**DIRECTIONS FOR THIS TASK**
Your reply should be an exact copy of every entry, with the pictures removed.

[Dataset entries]
<<<<

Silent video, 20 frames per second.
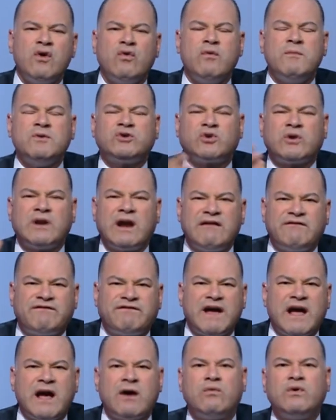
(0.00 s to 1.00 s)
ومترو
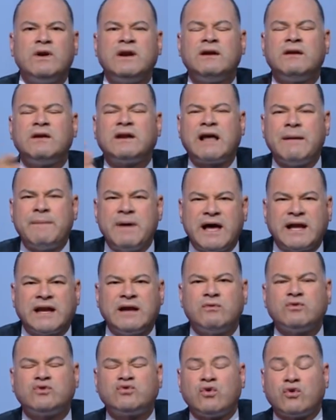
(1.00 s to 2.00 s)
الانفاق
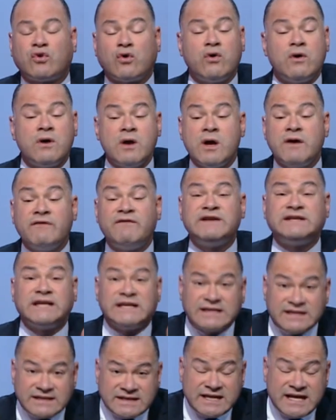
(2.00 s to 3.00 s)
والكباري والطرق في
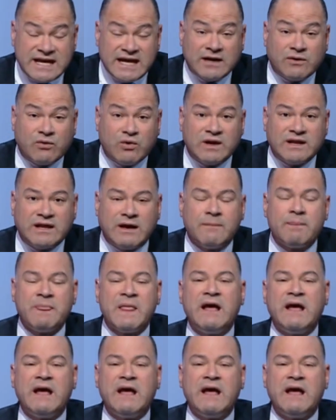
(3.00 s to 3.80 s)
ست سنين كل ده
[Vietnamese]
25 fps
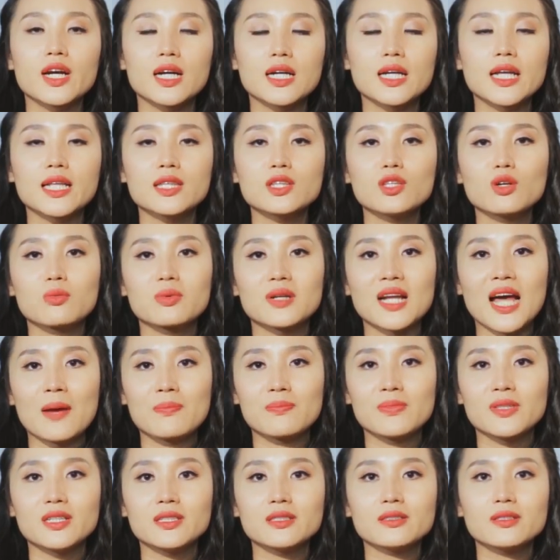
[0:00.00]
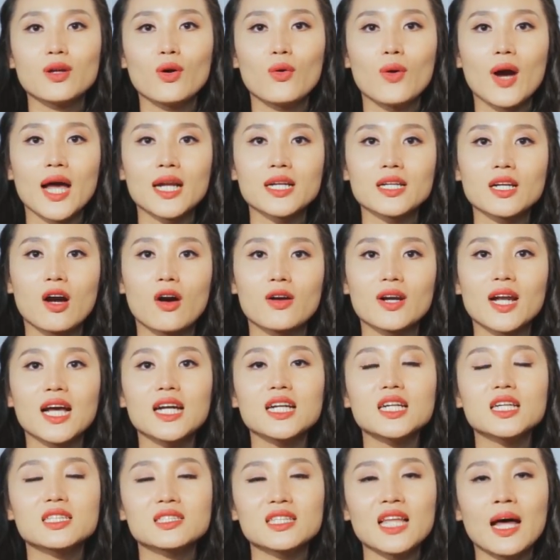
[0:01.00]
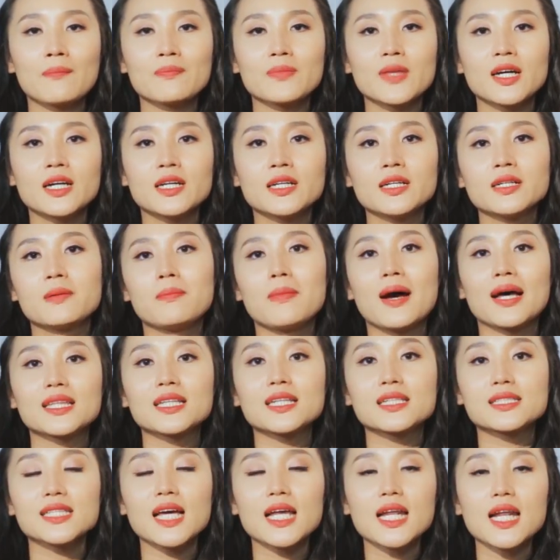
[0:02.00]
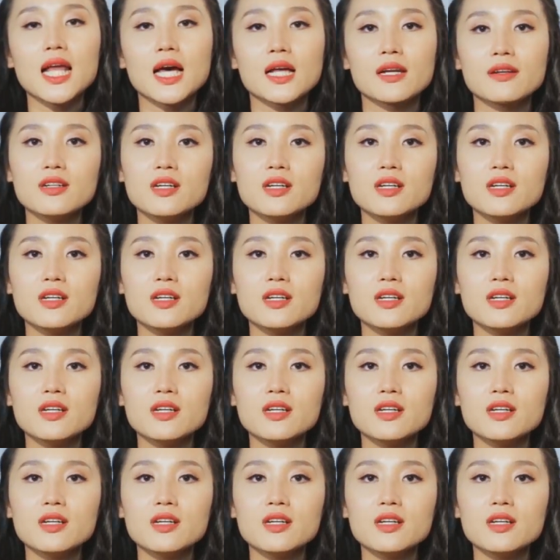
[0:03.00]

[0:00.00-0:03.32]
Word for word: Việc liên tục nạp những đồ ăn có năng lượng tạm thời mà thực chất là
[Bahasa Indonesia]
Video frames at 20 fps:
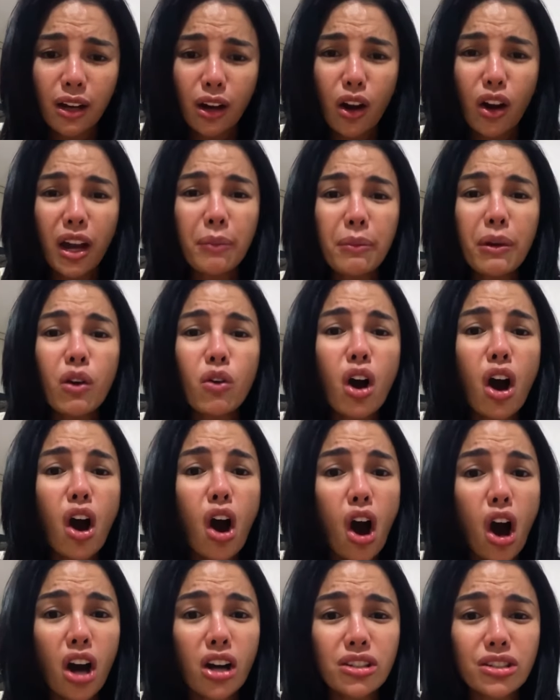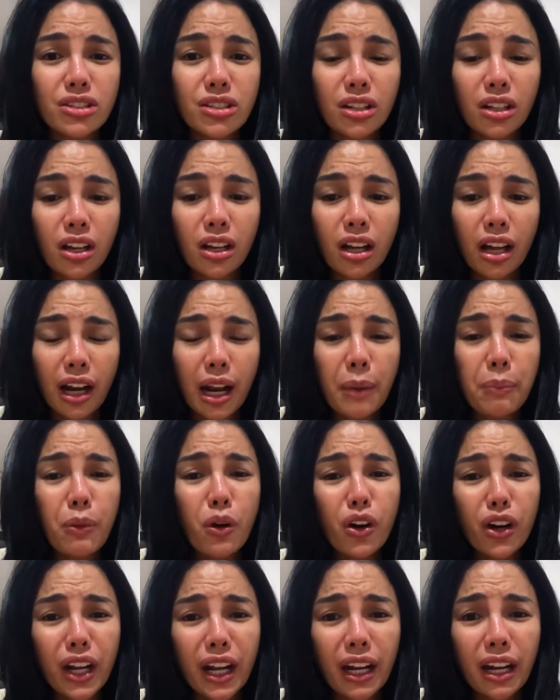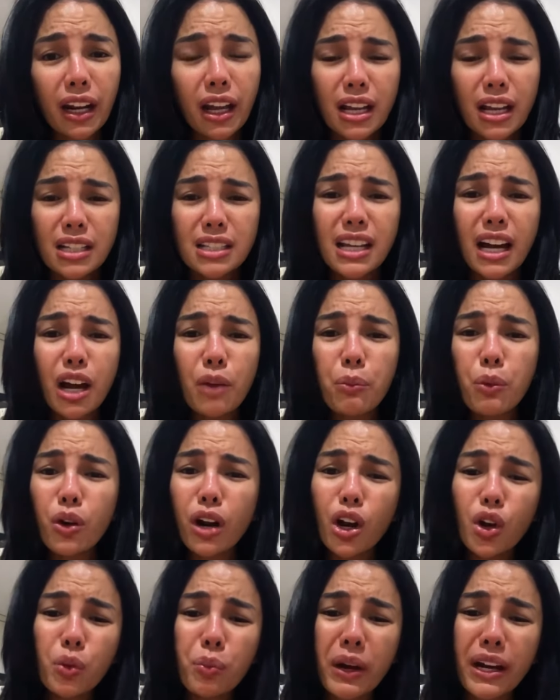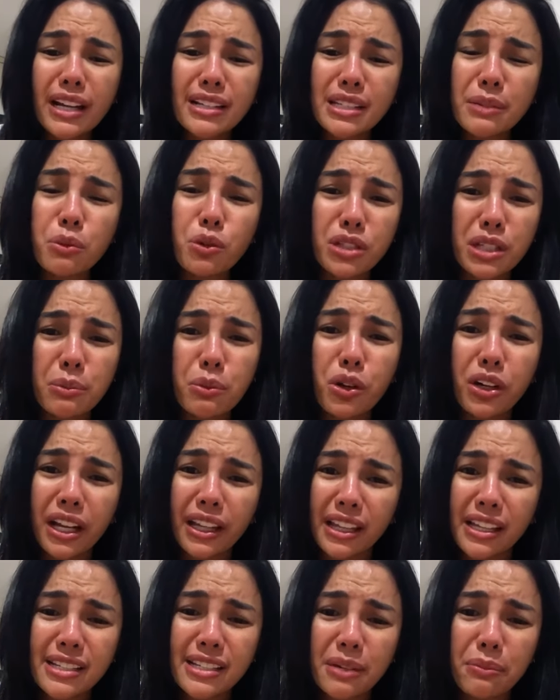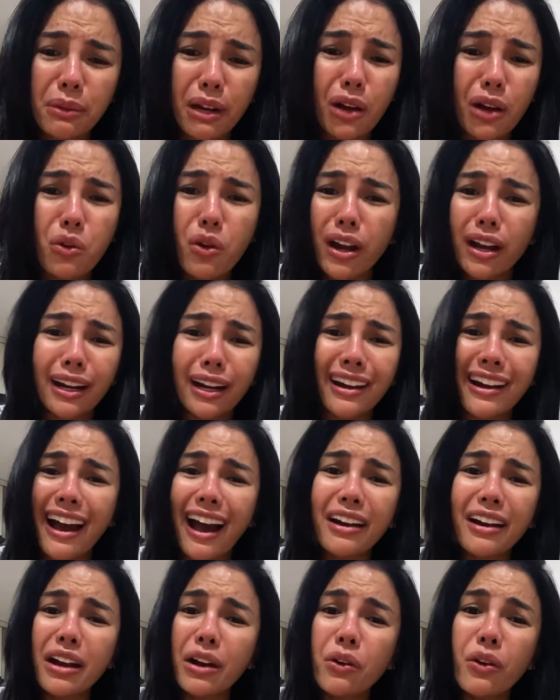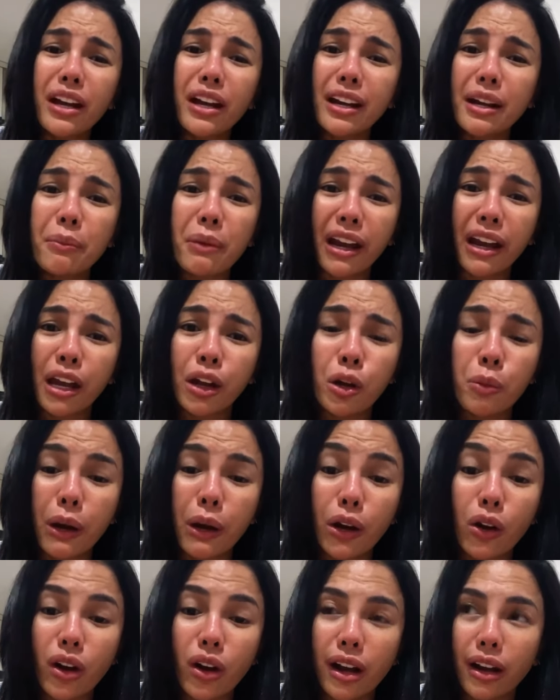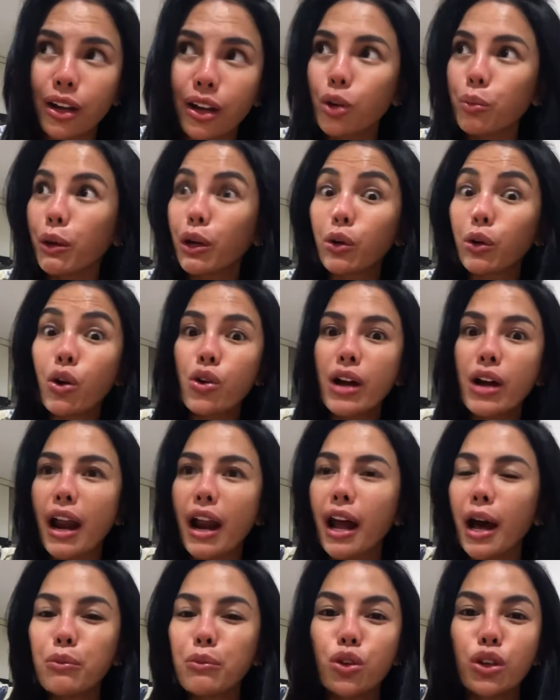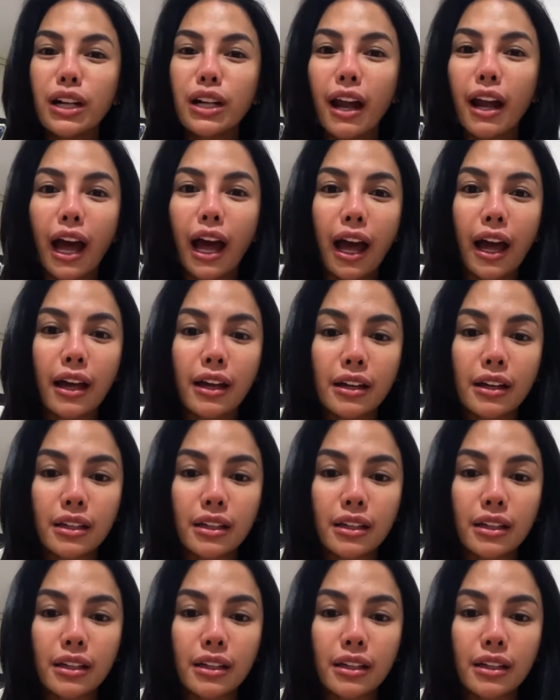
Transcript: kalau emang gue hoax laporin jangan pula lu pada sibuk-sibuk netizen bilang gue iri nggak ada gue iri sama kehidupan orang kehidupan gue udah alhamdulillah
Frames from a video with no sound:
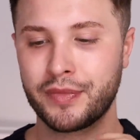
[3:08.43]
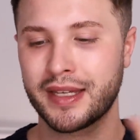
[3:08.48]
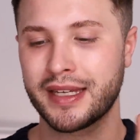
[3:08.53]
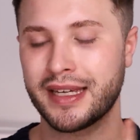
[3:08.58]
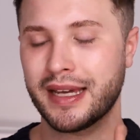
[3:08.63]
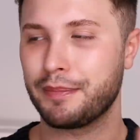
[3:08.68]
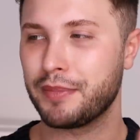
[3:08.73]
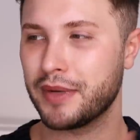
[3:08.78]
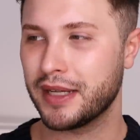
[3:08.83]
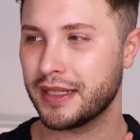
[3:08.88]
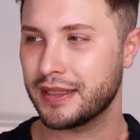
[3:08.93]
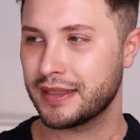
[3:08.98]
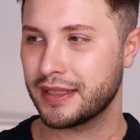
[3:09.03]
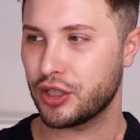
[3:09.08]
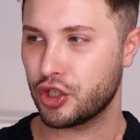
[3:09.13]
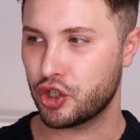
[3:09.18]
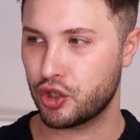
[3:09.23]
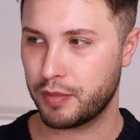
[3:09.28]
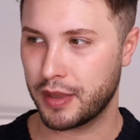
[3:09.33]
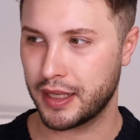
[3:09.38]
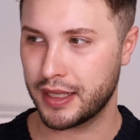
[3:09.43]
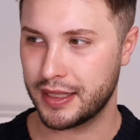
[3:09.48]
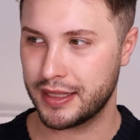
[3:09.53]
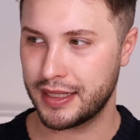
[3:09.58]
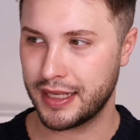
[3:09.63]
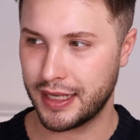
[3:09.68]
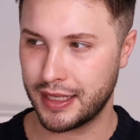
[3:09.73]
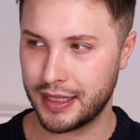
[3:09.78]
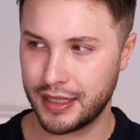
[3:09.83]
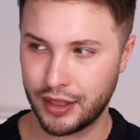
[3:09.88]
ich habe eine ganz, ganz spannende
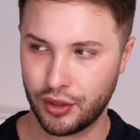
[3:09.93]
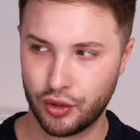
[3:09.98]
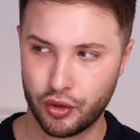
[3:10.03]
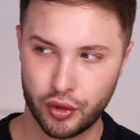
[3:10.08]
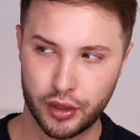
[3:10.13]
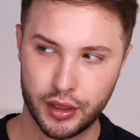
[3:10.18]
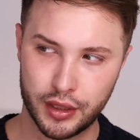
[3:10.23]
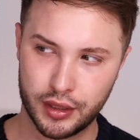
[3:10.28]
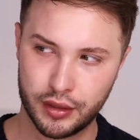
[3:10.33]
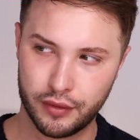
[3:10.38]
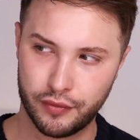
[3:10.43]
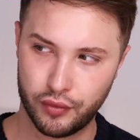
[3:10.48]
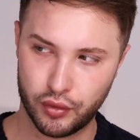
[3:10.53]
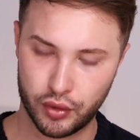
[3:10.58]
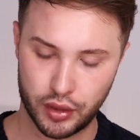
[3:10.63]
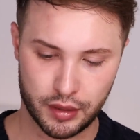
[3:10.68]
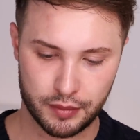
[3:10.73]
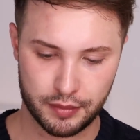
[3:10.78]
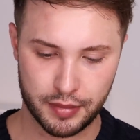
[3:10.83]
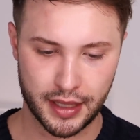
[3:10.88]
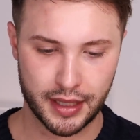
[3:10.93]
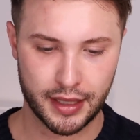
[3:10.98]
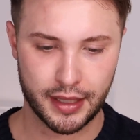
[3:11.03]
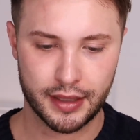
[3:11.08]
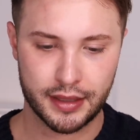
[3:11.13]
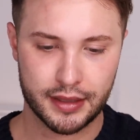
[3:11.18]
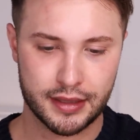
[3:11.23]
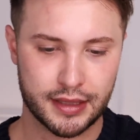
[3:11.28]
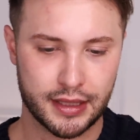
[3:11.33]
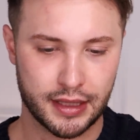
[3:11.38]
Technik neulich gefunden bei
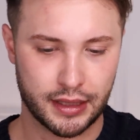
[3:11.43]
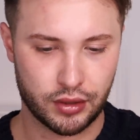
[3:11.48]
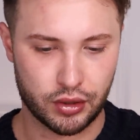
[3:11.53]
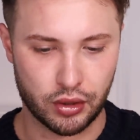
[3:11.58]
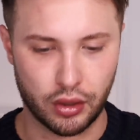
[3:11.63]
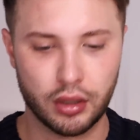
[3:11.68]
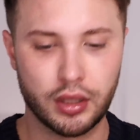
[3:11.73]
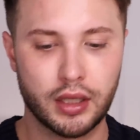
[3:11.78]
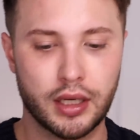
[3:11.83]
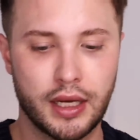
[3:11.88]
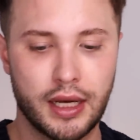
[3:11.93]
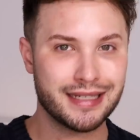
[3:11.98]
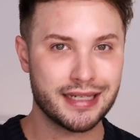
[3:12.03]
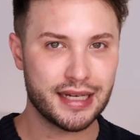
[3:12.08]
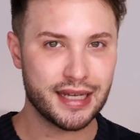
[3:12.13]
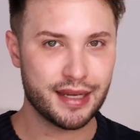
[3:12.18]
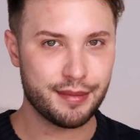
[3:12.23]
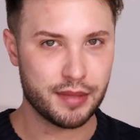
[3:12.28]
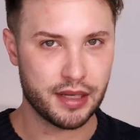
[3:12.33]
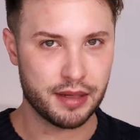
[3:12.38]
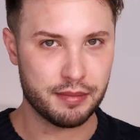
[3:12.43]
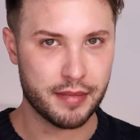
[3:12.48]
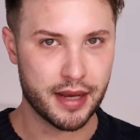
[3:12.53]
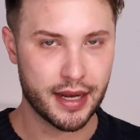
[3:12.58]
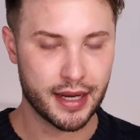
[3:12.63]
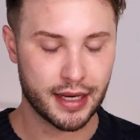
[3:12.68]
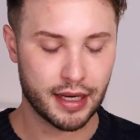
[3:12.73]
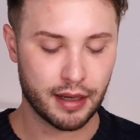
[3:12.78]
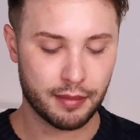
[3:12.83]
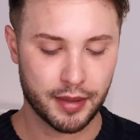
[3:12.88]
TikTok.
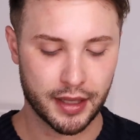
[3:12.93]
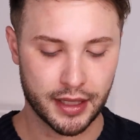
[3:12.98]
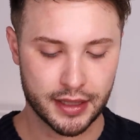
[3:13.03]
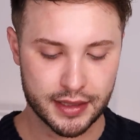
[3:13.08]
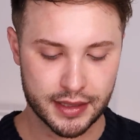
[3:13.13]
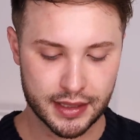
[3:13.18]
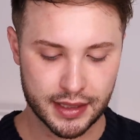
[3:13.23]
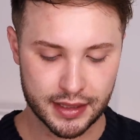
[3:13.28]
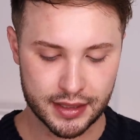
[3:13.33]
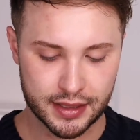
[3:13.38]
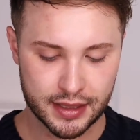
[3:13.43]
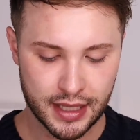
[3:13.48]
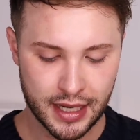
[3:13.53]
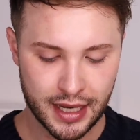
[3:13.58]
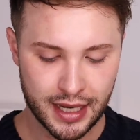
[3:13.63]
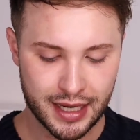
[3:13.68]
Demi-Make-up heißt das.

>>>>

**PROBLEM SOLUTION**
Silent video, 20 frames per second.
(0.00 s to 1.00 s)
ومترو
(1.00 s to 2.00 s)
الانفاق
(2.00 s to 3.00 s)
والكباري والطرق في
(3.00 s to 3.80 s)
ست سنين كل ده
[Vietnamese]
25 fps
[0:00.00]
[0:01.00]
[0:02.00]
[0:03.00]

[0:00.00-0:03.32]
Word for word: Việc liên tục nạp những đồ ăn có năng lượng tạm thời mà thực chất là
[Bahasa Indonesia]
Video frames at 20 fps:
Transcript: kalau emang gue hoax laporin jangan pula lu pada sibuk-sibuk netizen bilang gue iri nggak ada gue iri sama kehidupan orang kehidupan gue udah alhamdulillah
Frames from a video with no sound:
[3:08.43]
[3:08.48]
[3:08.53]
[3:08.58]
[3:08.63]
[3:08.68]
[3:08.73]
[3:08.78]
[3:08.83]
[3:08.88]
[3:08.93]
[3:08.98]
[3:09.03]
[3:09.08]
[3:09.13]
[3:09.18]
[3:09.23]
[3:09.28]
[3:09.33]
[3:09.38]
[3:09.43]
[3:09.48]
[3:09.53]
[3:09.58]
[3:09.63]
[3:09.68]
[3:09.73]
[3:09.78]
[3:09.83]
[3:09.88]
ich habe eine ganz, ganz spannende
[3:09.93]
[3:09.98]
[3:10.03]
[3:10.08]
[3:10.13]
[3:10.18]
[3:10.23]
[3:10.28]
[3:10.33]
[3:10.38]
[3:10.43]
[3:10.48]
[3:10.53]
[3:10.58]
[3:10.63]
[3:10.68]
[3:10.73]
[3:10.78]
[3:10.83]
[3:10.88]
[3:10.93]
[3:10.98]
[3:11.03]
[3:11.08]
[3:11.13]
[3:11.18]
[3:11.23]
[3:11.28]
[3:11.33]
[3:11.38]
Technik neulich gefunden bei
[3:11.43]
[3:11.48]
[3:11.53]
[3:11.58]
[3:11.63]
[3:11.68]
[3:11.73]
[3:11.78]
[3:11.83]
[3:11.88]
[3:11.93]
[3:11.98]
[3:12.03]
[3:12.08]
[3:12.13]
[3:12.18]
[3:12.23]
[3:12.28]
[3:12.33]
[3:12.38]
[3:12.43]
[3:12.48]
[3:12.53]
[3:12.58]
[3:12.63]
[3:12.68]
[3:12.73]
[3:12.78]
[3:12.83]
[3:12.88]
TikTok.
[3:12.93]
[3:12.98]
[3:13.03]
[3:13.08]
[3:13.13]
[3:13.18]
[3:13.23]
[3:13.28]
[3:13.33]
[3:13.38]
[3:13.43]
[3:13.48]
[3:13.53]
[3:13.58]
[3:13.63]
[3:13.68]
Demi-Make-up heißt das.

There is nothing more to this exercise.